PROMPT: Pictures stay out; everything else in the records below is to be repeated exactly.

# # # # # # #

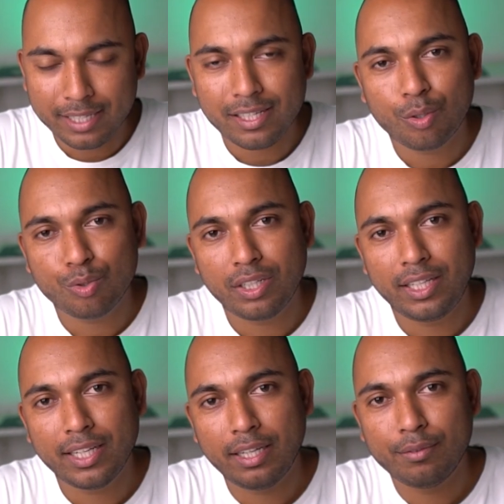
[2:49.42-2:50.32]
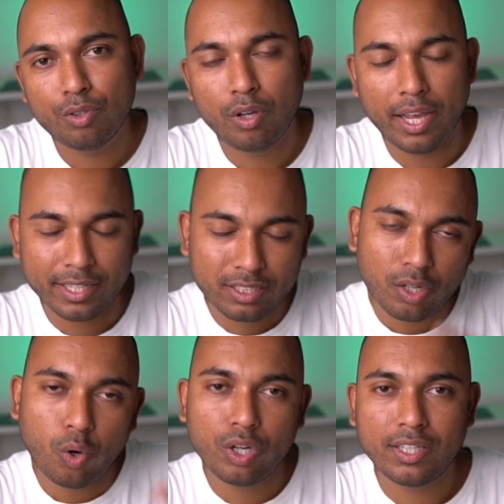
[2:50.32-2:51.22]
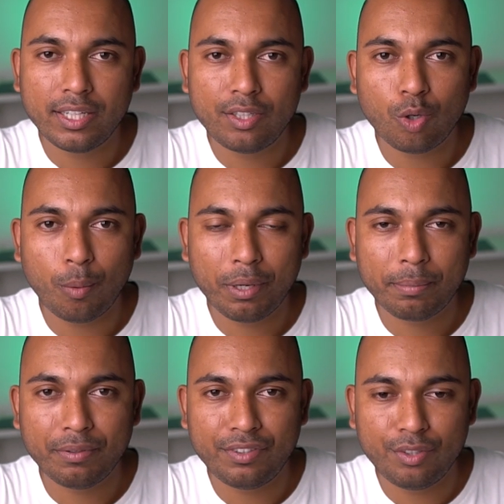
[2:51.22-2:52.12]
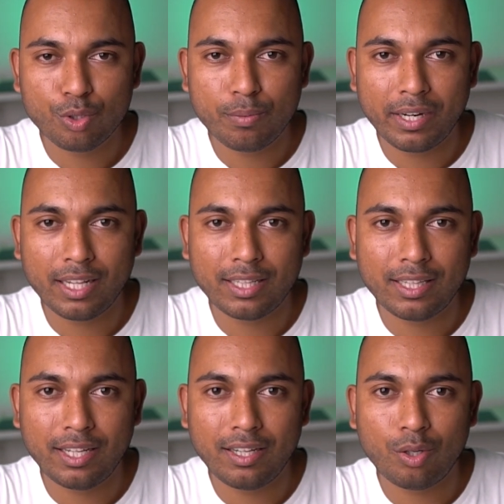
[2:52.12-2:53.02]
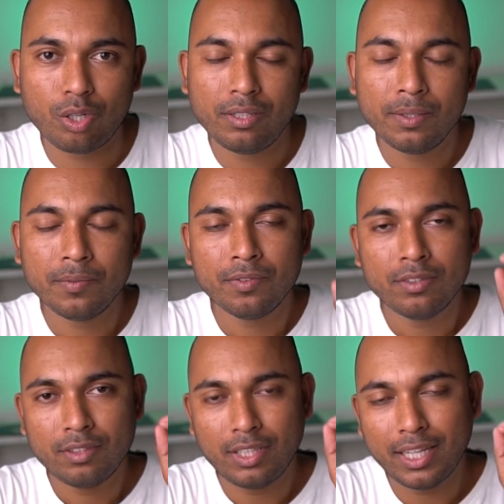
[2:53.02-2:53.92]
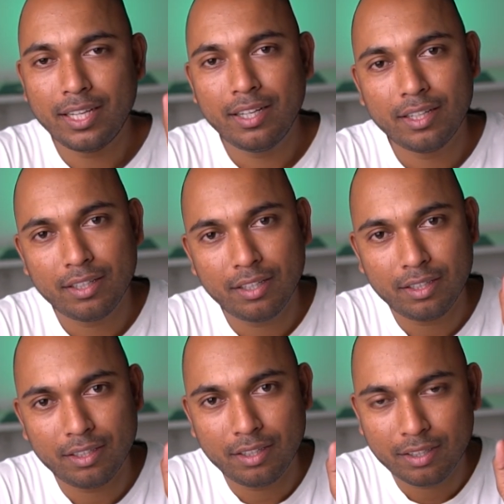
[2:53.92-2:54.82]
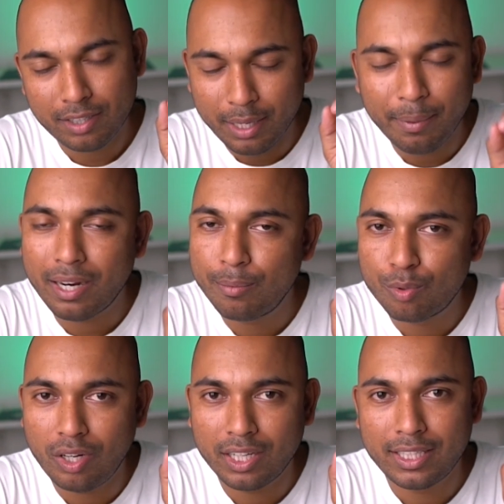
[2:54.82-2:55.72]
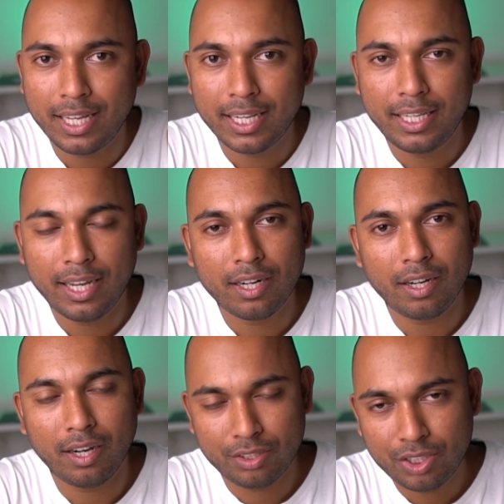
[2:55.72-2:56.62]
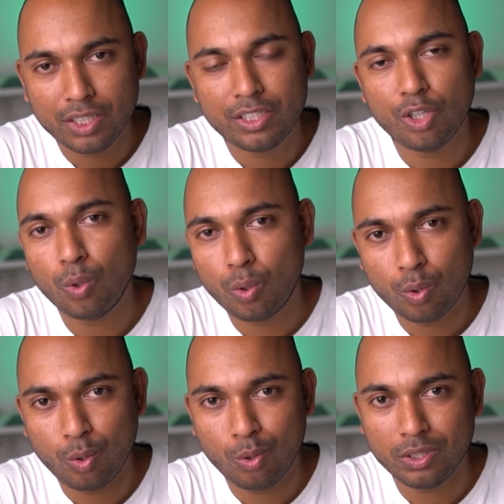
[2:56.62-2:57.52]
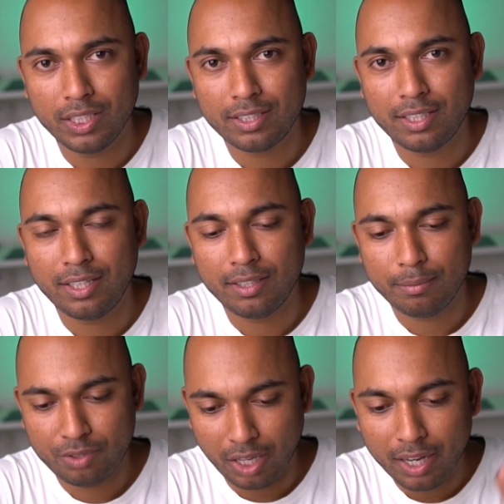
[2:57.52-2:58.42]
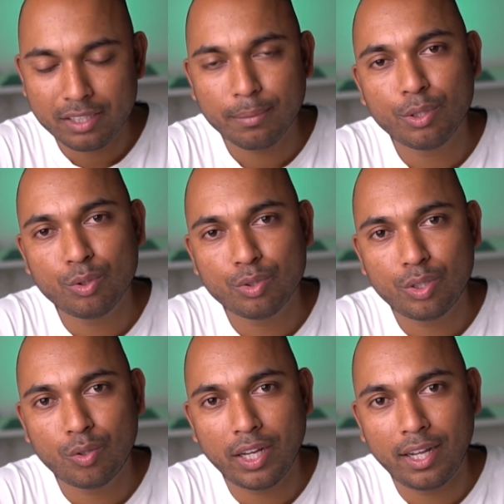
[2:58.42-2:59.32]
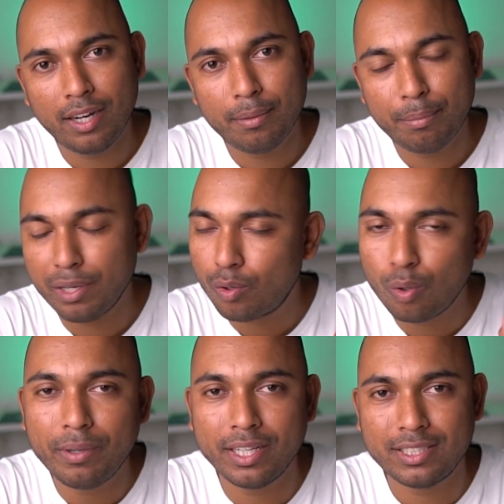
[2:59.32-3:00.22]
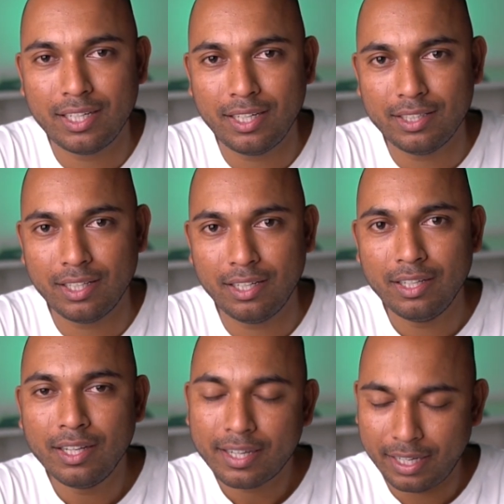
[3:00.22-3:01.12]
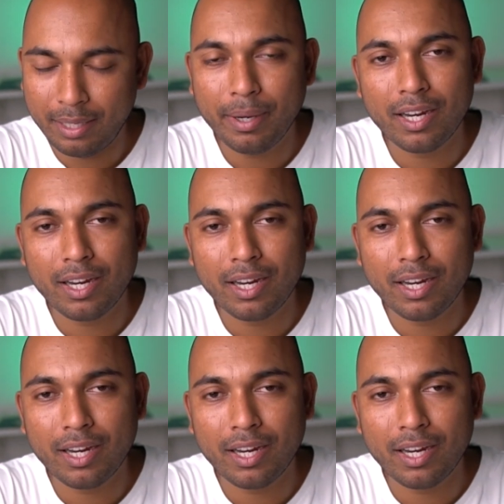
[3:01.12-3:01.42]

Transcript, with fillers: ऐसा कुछ नहीं है कि वो एक्स्ट्रा टॉपिक पे वीडियोस बनाता था और देखिए कई बार हमको लगता है कि यार अच्छे अच्छे लोगों को लोग देखते हैं जहाँ से मनोज डे उठाए ना बिल्कुल भी अच्छा नहीं था कई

# # # # # # #

ANSWER BOX:
[2:49.42-2:50.32]
[2:50.32-2:51.22]
[2:51.22-2:52.12]
[2:52.12-2:53.02]
[2:53.02-2:53.92]
[2:53.92-2:54.82]
[2:54.82-2:55.72]
[2:55.72-2:56.62]
[2:56.62-2:57.52]
[2:57.52-2:58.42]
[2:58.42-2:59.32]
[2:59.32-3:00.22]
[3:00.22-3:01.12]
[3:01.12-3:01.42]

Transcript, with fillers: ऐसा कुछ नहीं है कि वो एक्स्ट्रा टॉपिक पे वीडियोस बनाता था और देखिए कई बार हमको लगता है कि यार अच्छे अच्छे लोगों को लोग देखते हैं जहाँ से मनोज डे उठाए ना बिल्कुल भी अच्छा नहीं था कई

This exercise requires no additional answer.